ScrapeGraphAI / Scrapegraph-ai

Python scraper based on AI
https://scrapegraphai.com
MIT License
13.98k stars 1.11k forks source link

Issue with Extracting URLs Using ScrapeGraphAI in Flask Application #451

Closed deejay99 closed 1 month ago

deejay99 commented 1 month ago

Discussed in https://github.com/ScrapeGraphAI/Scrapegraph-ai/discussions/450

Originally posted by **deejay99** July 13, 2024 Hi everyone, I'm currently working on a Flask application that uses ScrapeGraphAI to scrape web pages. While my application successfully scrapes pages and extracts content, I only get NA's back for URLs of listings on scraped pages. Interestingly, the official demo of ScrapeGraphAI can extract URLs of listings on pages without any issues. I'm hoping someone here might be able to help me identify and resolve the problem. eg on {"source":"https://park-immobilien.ch/kaufen", "prompt":"List me the first 10 listings incl. urls"} My Setup Here's a brief overview of my setup: Framework: Flask Deployment Platform: Local and Heroku - both having same problem Code Snippet Below is the relevant part of my app.py: ``` from flask import Flask, request, jsonify from scrapegraphai.graphs import SmartScraperGraph import os from dotenv import load_dotenv load_dotenv() app = Flask(__name__) @app.route('/scrape', methods=['POST']) def scrape(): data = request.json prompt = data.get('prompt', 'List me all the articles') source = data.get('source', 'https://perinim.github.io/projects') graph_config = { "llm": { "api_key": os.getenv("OPENAI_API_KEY"), "model": "gpt-4o", }, } smart_scraper_graph = SmartScraperGraph( prompt=prompt, source=source, config=graph_config ) result = smart_scraper_graph.run() return jsonify(result) if __name__ == '__main__': app.run(host='0.0.0.0', port=5000) ``` and then `curl -X POST http://localhost:5000/scrape -H "Content-Type: application/json" -d '{"source":"https://park-immobilien.ch/kaufen", "prompt":"List me the first 10 listings incl. their URL"}'`
f-aguzzi commented 1 month ago

There's a specific type of node that might be useful for your use case: the Search Link Node. It is specialized in finding links within a webpage that might be related to a specific user query.

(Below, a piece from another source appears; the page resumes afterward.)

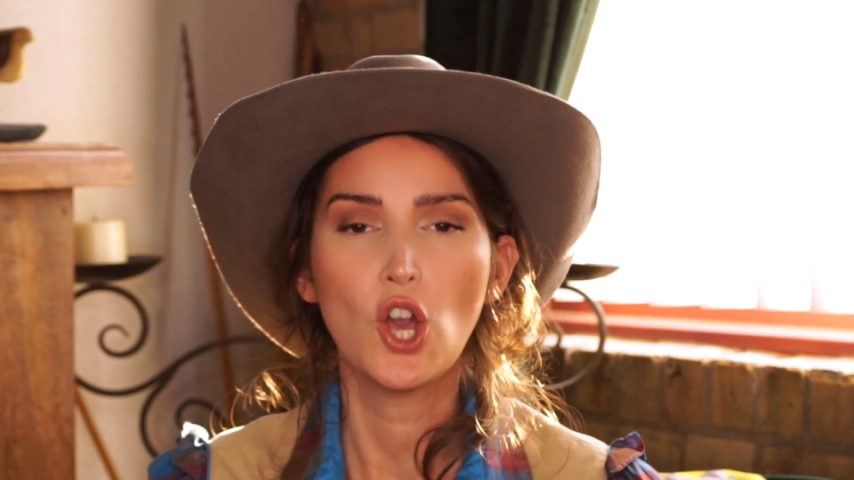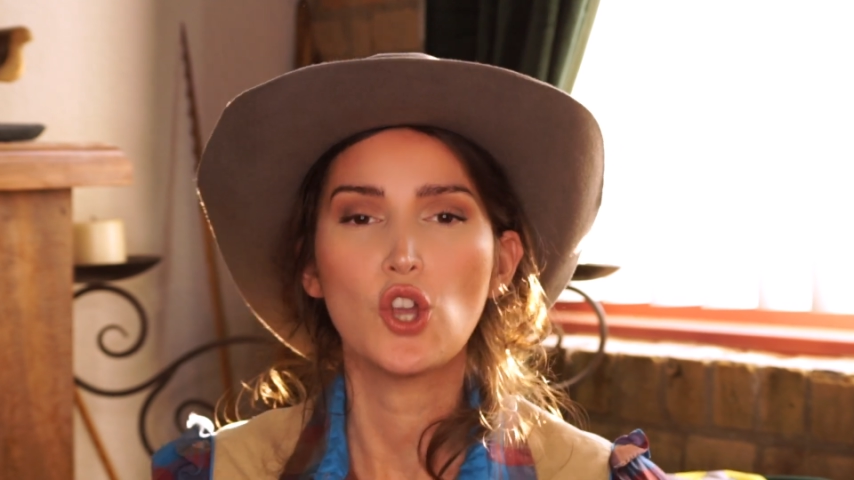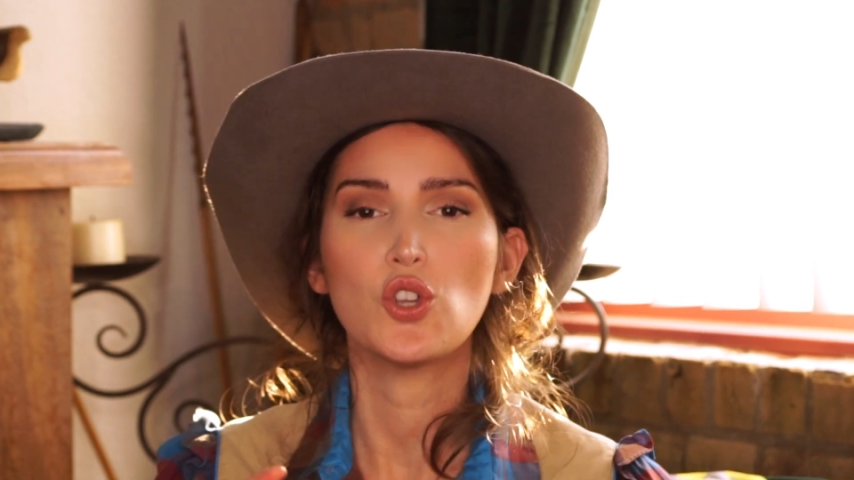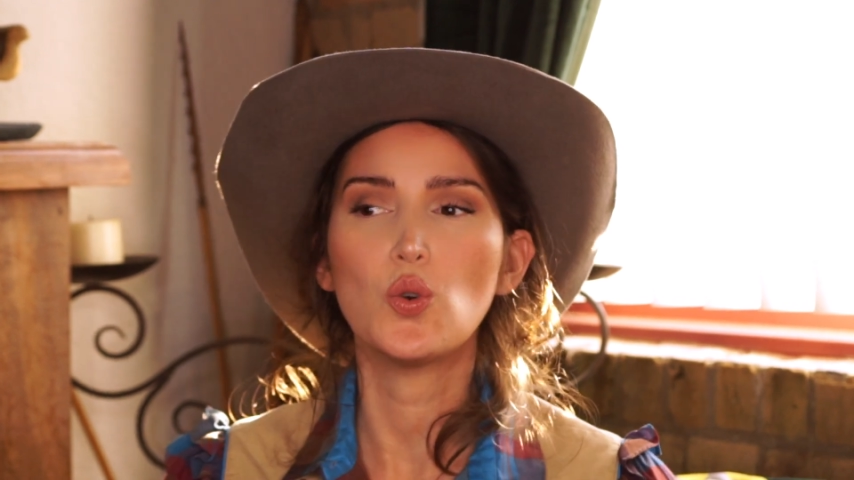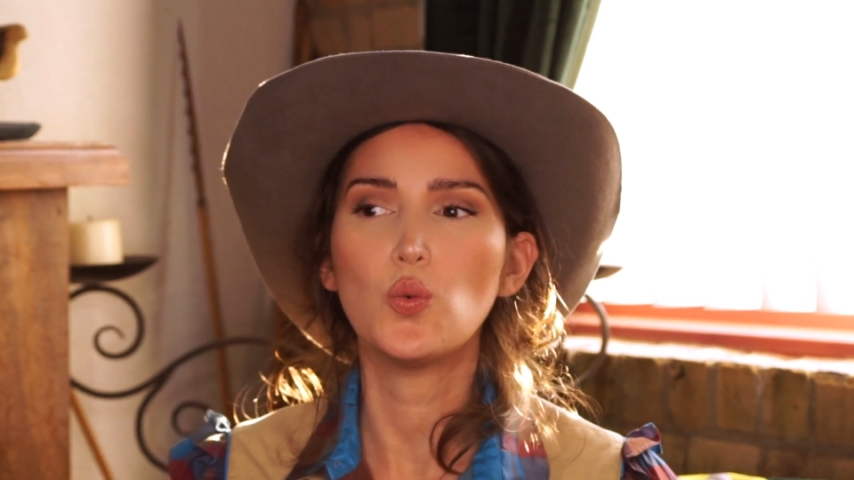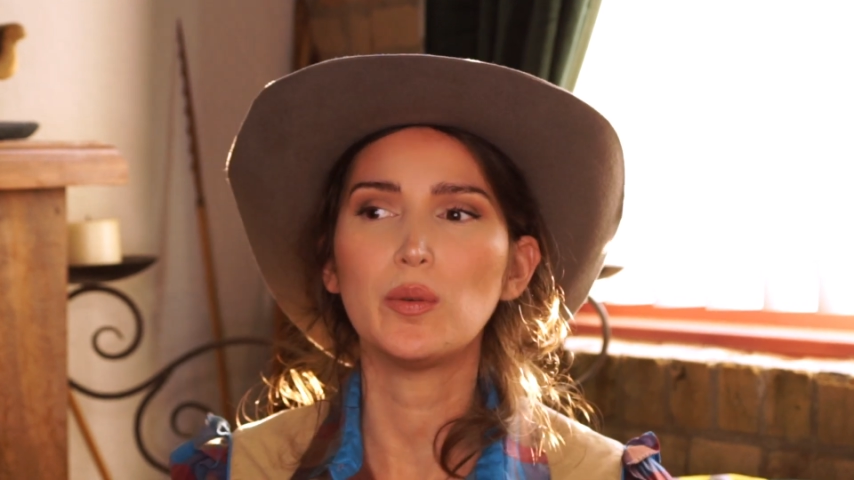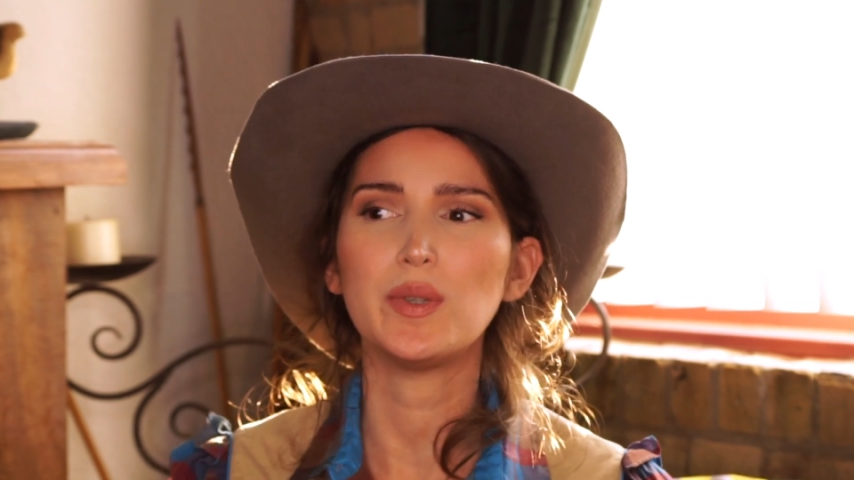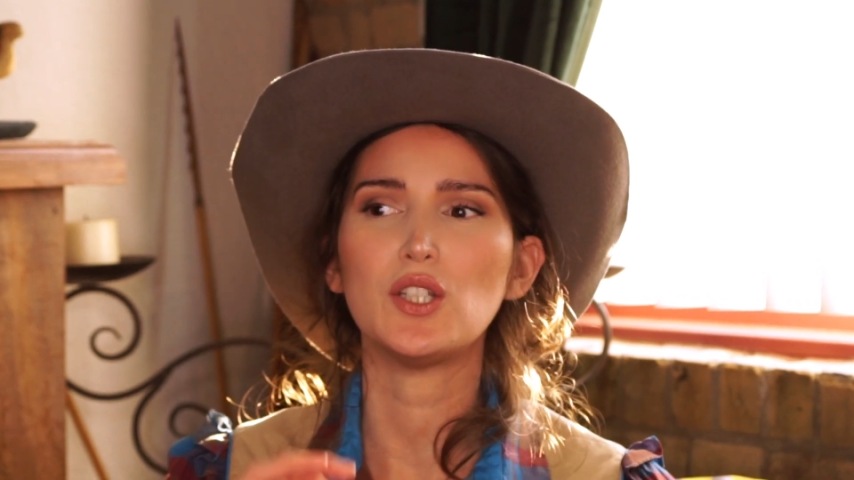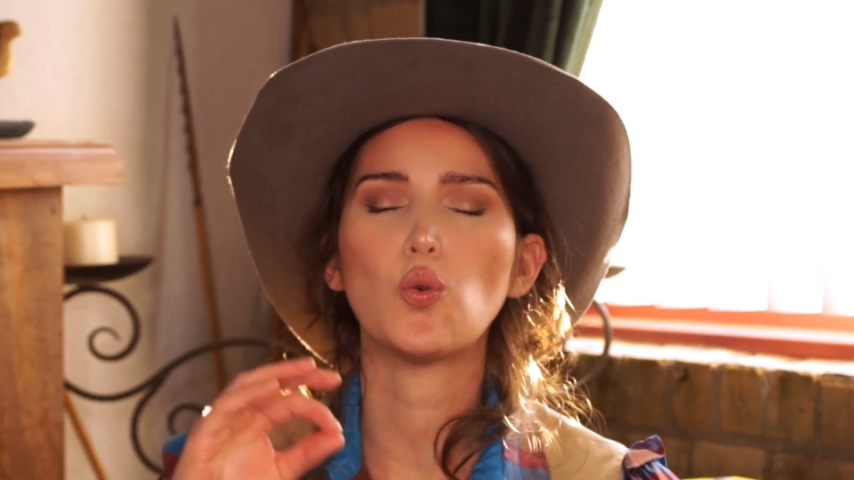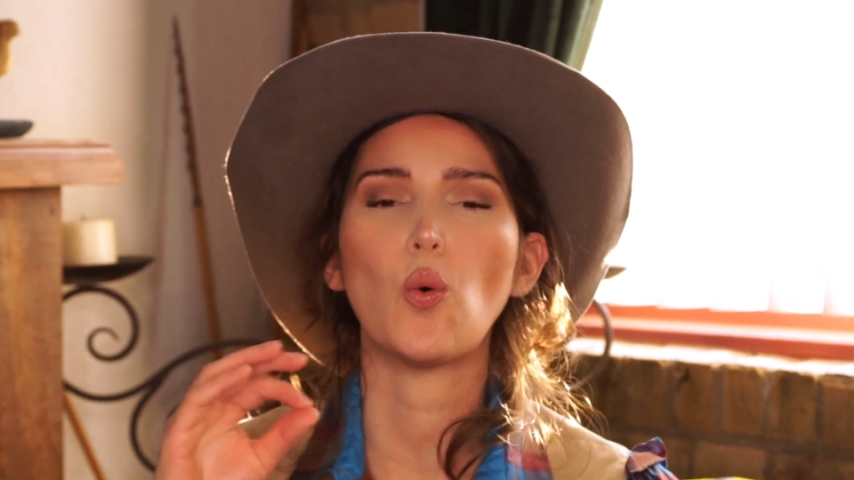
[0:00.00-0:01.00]
you will be
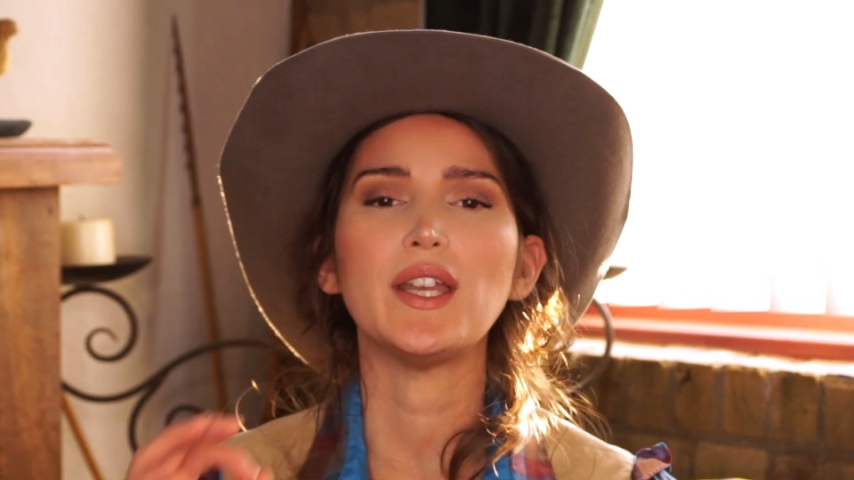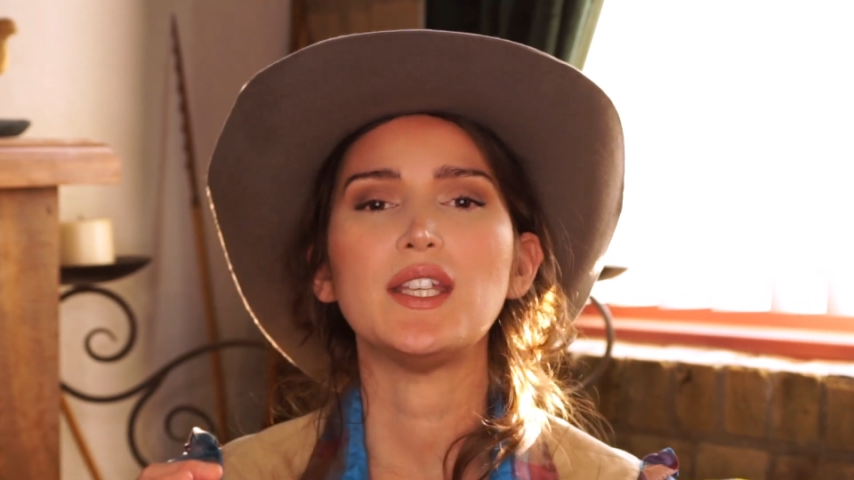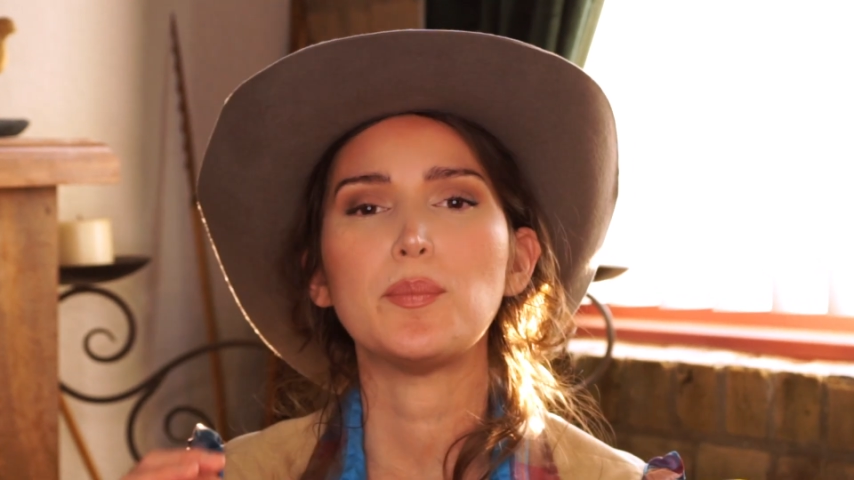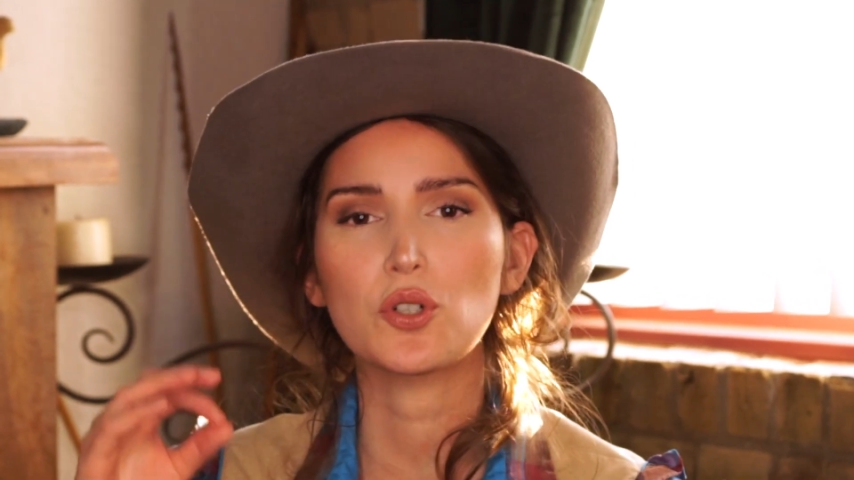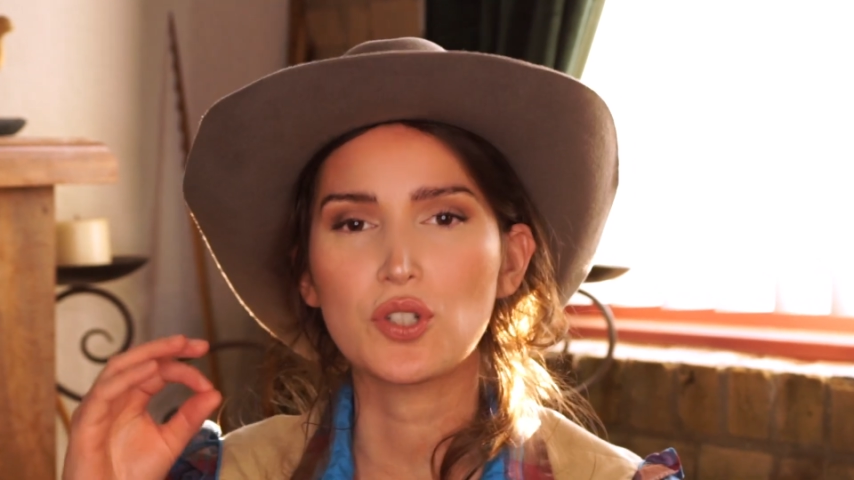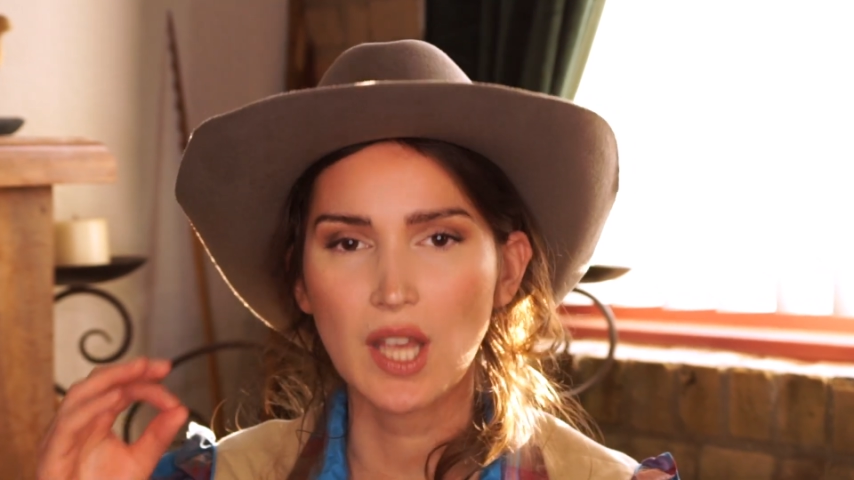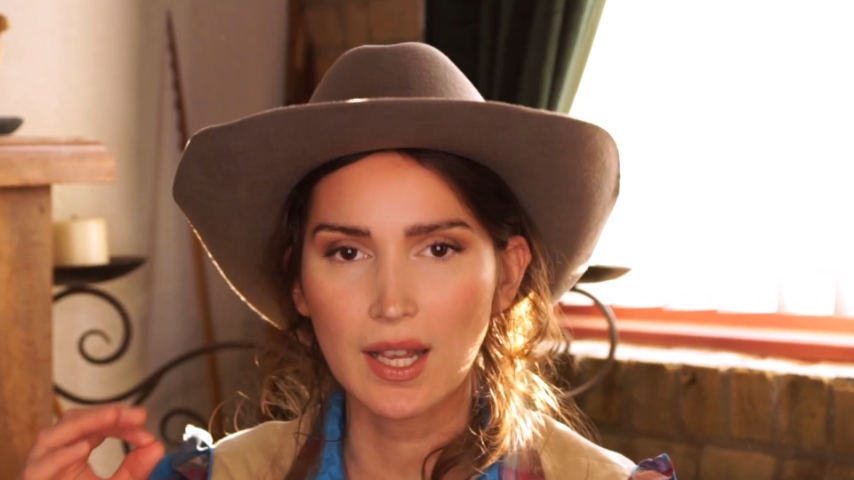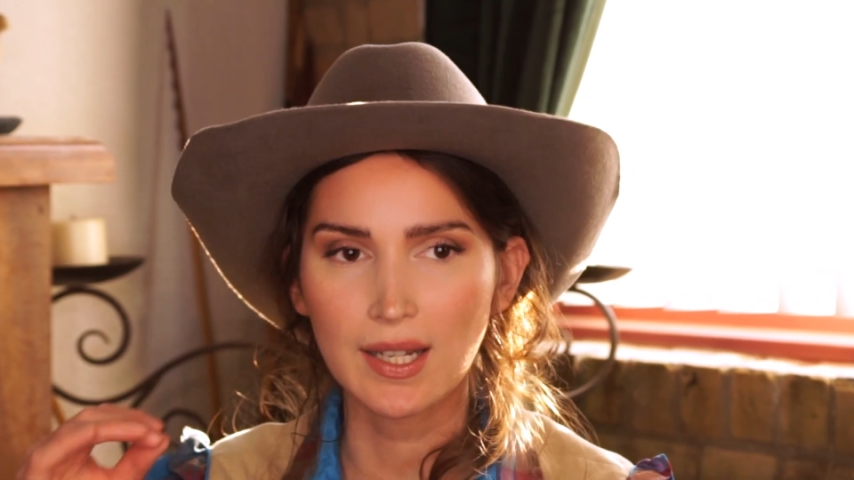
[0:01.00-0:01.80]
20%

If this route might seem interesting to you, we could try to make a custom graph based on this node, specifically to find links. Otherwise, if you want to keep a one-size-fits-all solution for your web app, we could just try and debug the Smart Scraper to find out why it doesn't return links. Or both. Let us know and we'll be happy to collaborate 🤝

VinciGit00 commented 1 month ago

Hi please update to the new beta

deejay99 commented 1 month ago

Thanks both, will do and test asap, traveling today/tmr!

deejay99 commented 4 weeks ago

works perfectly now, much appreciated!